Taxscan case law: In Gautam Arora v DCIT, ITAT Kolkata held that an NRI who worked in Morocco and stayed outside India for over 182 days qualified for DTAA benefit under Article 15(1) of India–Morocco DTAA, even when salary came to India, subject to proof of tax in Morocco.
Issue 3: Capital gains disputes and treaty claimsCapital gains taxation depends on asset type and DTAA article. Real estate gains often remain taxable in India under many treaties. Some securities gains have treaty protection in some treaty versions, subject to limitation clauses and amendments.
5) Practical Safeguards and Case Law Support
A) Jurisdiction and service defects can void proceedings
Taxscan reported that ITAT Chandigarh held reassessment invalid where the wrong officer issued notice to an NRI and proper service proof was absent. In Raman Pillai Sivasankara Pillai v DCIT, ITAT treated the notice as void and held that case transfer did not cure lack of jurisdiction without a fresh valid notice.
B) Mandatory procedure in scrutiny and reassessment
In Shaily Juneja v ACIT, Delhi High Court quashed reassessment where notice under Section 143(2) was not issued, and it treated 143(2) compliance as mandatory in that context.

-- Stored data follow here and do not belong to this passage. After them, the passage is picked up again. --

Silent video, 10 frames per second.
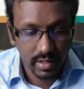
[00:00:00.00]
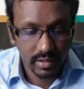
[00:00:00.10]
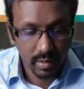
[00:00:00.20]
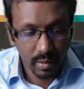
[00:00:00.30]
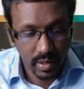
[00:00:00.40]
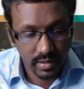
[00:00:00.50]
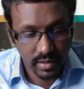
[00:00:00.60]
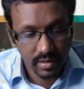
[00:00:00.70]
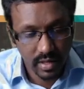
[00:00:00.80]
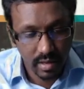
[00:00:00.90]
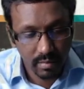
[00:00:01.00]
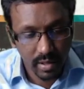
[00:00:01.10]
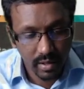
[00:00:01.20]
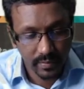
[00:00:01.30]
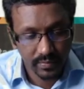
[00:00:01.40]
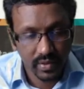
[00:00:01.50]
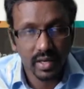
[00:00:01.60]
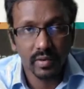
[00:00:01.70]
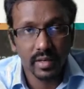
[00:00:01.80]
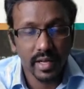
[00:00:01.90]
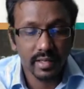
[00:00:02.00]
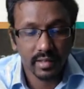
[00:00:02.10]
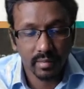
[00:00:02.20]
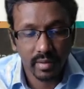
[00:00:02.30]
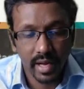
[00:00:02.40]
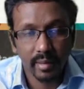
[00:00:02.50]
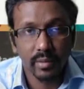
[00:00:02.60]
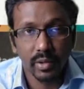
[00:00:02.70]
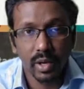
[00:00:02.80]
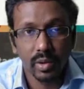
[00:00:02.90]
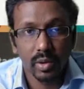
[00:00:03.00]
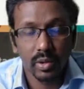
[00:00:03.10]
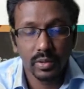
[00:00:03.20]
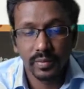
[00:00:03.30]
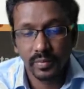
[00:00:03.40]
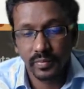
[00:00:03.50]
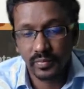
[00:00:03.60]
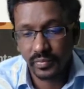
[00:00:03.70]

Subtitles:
It's a 160 MB. It will take some time to download.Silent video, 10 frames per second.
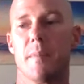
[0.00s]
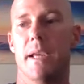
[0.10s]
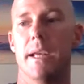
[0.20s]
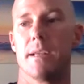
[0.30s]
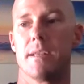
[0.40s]

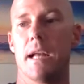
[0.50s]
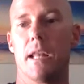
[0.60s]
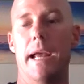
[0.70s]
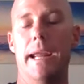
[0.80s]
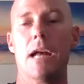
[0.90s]
is that,
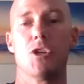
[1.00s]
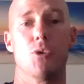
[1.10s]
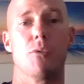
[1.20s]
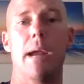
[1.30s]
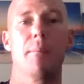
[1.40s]
like, as you
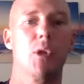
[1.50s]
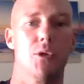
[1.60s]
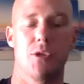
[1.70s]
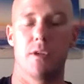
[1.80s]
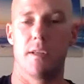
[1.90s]
ramp
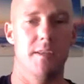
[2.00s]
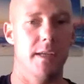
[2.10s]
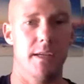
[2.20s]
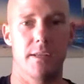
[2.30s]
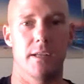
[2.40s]
closer to the
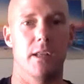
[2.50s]
season,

C) Best judgment exposure under Section 144
Non-submission leads to Section 144 risk. Courts grant relief when records exist and the taxpayer seeks a fair hearing, as seen in S. S. Traders.
Conclusion: The NRI Notice Response Checklist
When you receive a notice under Sections 142(1), 133(6), 143(2), or face Section 144 risk, follow this checklist:
Download notice from the portal and record the due date.
Map the notice section to the action required.
Reconcile AIS/26AS with your return and transactions.
Prepare a single evidence set with clear labels.
Submit a point-wise response with document links.
For DTAA claims, submit TRC, Form 10F and foreign tax proof.
Raise jurisdiction and service issues where facts support it.
Avoid non-response, since Section 144 follows non-cooperation.